Angle: Hire a great HR person before you are doing it because you have a giant problem and you need it. I think around 30 people, 20 to 30 people, you should be hiring an HR person. Most people don’t until they’re at 100, and they do it because they have a giant, colossal mess on their hands, and they realize that they are going to spend the next two years playing catch up. Many of them fail because the environment got toxic. It’s very avoidable, so that’s a big thing.
The other advice I usually give entrepreneurs is that your first idea – the idea you started your company – you’re either super lucky, or wrong. So having the flexibility of buying yourself enough runway to figure it out is critically important.
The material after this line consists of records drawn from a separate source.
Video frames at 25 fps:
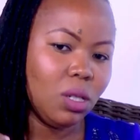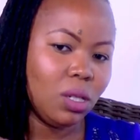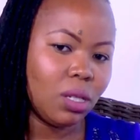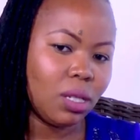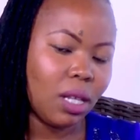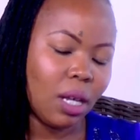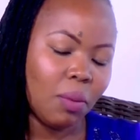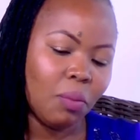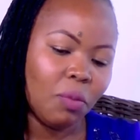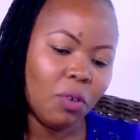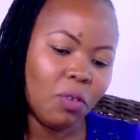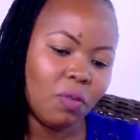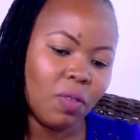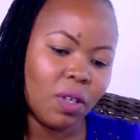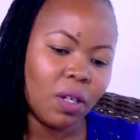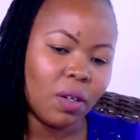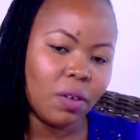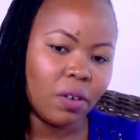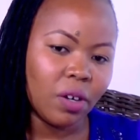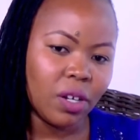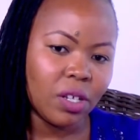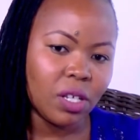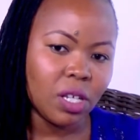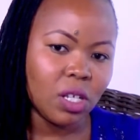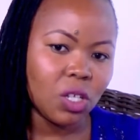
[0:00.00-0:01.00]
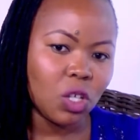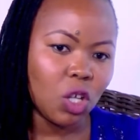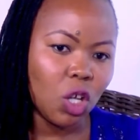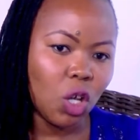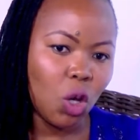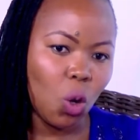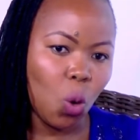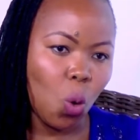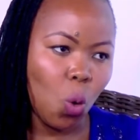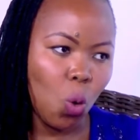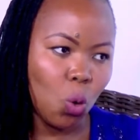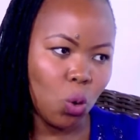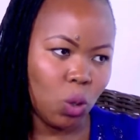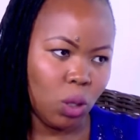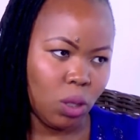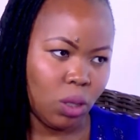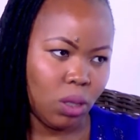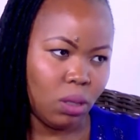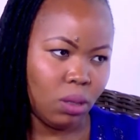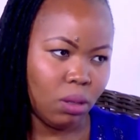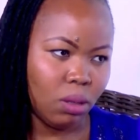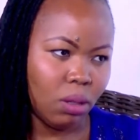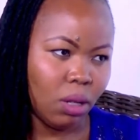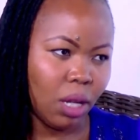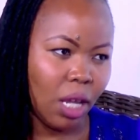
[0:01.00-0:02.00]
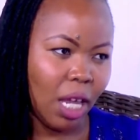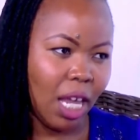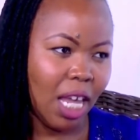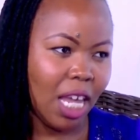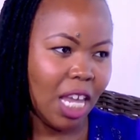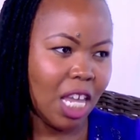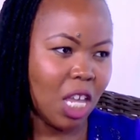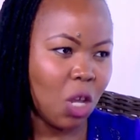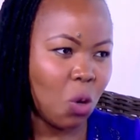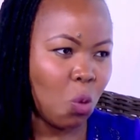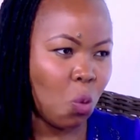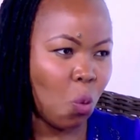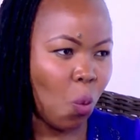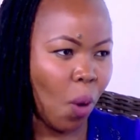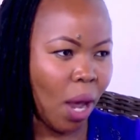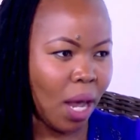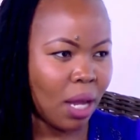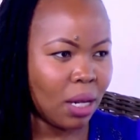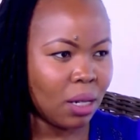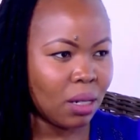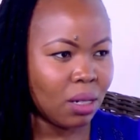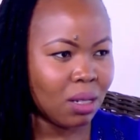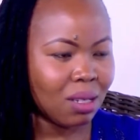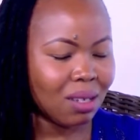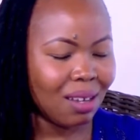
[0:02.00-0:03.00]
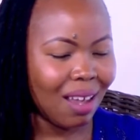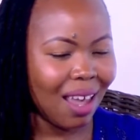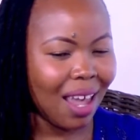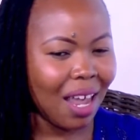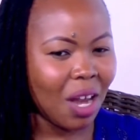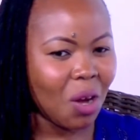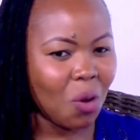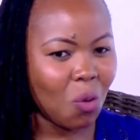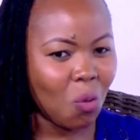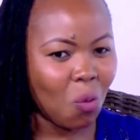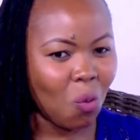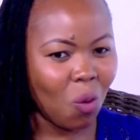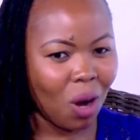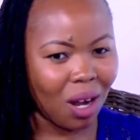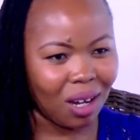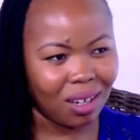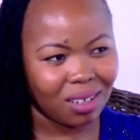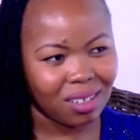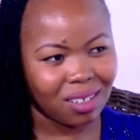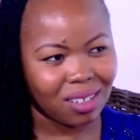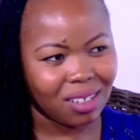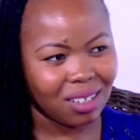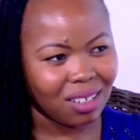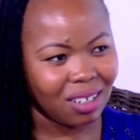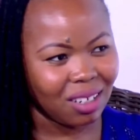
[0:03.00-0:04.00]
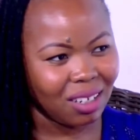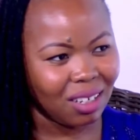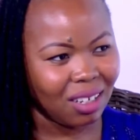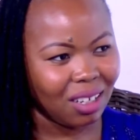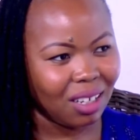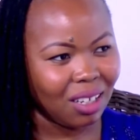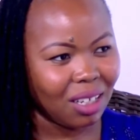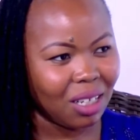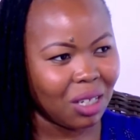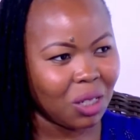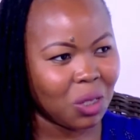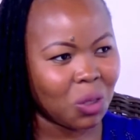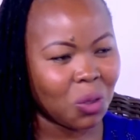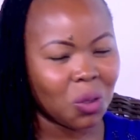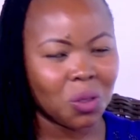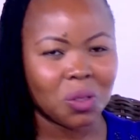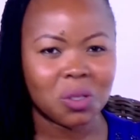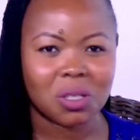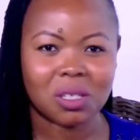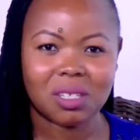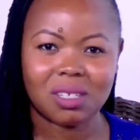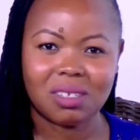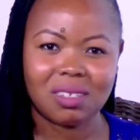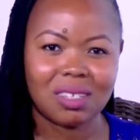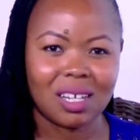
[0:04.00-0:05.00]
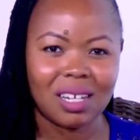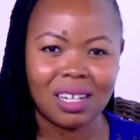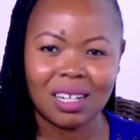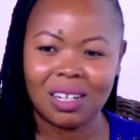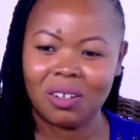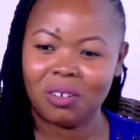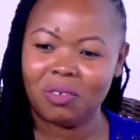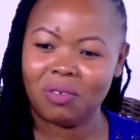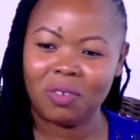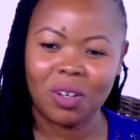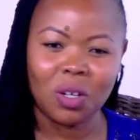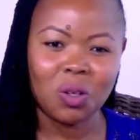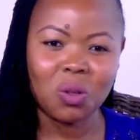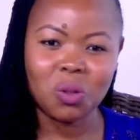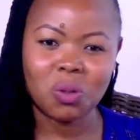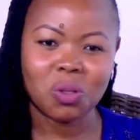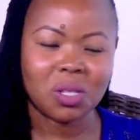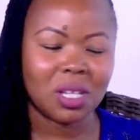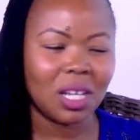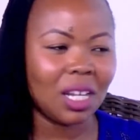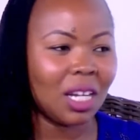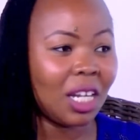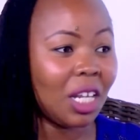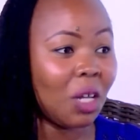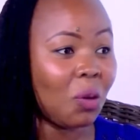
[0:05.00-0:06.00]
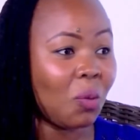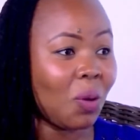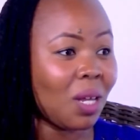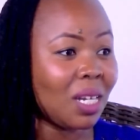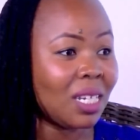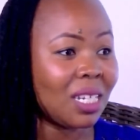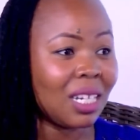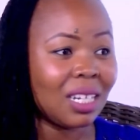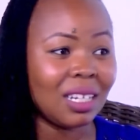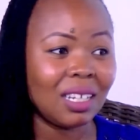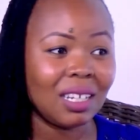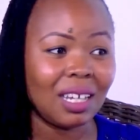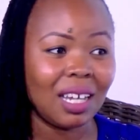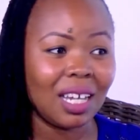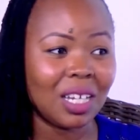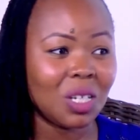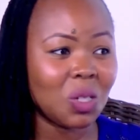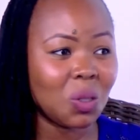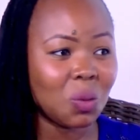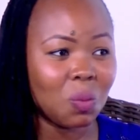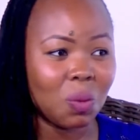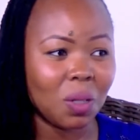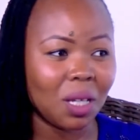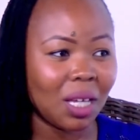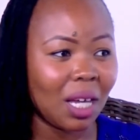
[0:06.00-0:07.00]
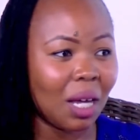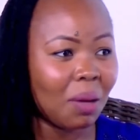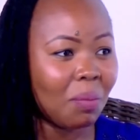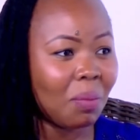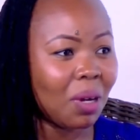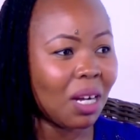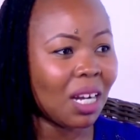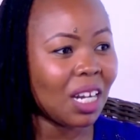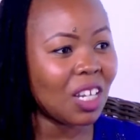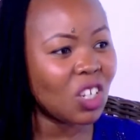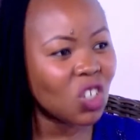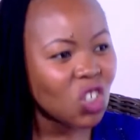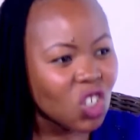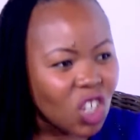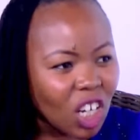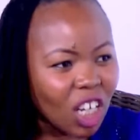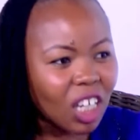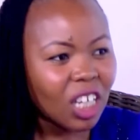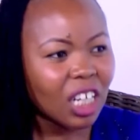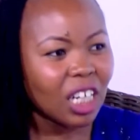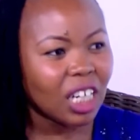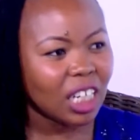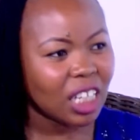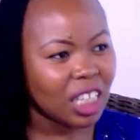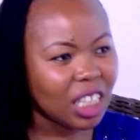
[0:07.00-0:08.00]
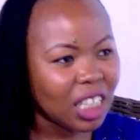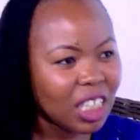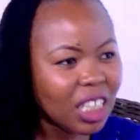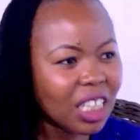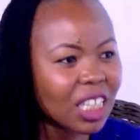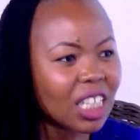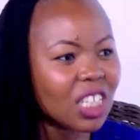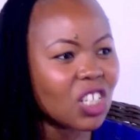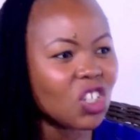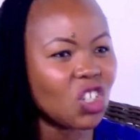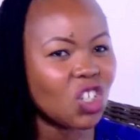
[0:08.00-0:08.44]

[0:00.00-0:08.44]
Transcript: some of the graces he holds, he went and worked. He talks certain of a crusade he went, and he had to become an usher, cleaning the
Stretch that bit of seed capital, whether it comes from your wallet or an investor, like it was the last dollar you’re going to get. When things are good, raise money to extend the runway, because things don’t always stay good, and if you ever need the money, you won’t be able to find it.
You can easily be penny wise and pound foolish with your capital strategy. Companies go under when they run out of money. Rarely do people say, ‘I’m bored, I think I’ll give up now.’ It’s, ‘I have no choice but to stop because I can’t make payroll.’
There’s a lot of companies that miss on the business model. They succeed on cool, and haven’t yet really identified a customer need of sufficient severity that people are going to open their checkbooks. It’s a tough game, building robots. It’s expensive. But it’s also super fun and cool, and if you do it well, you change the world.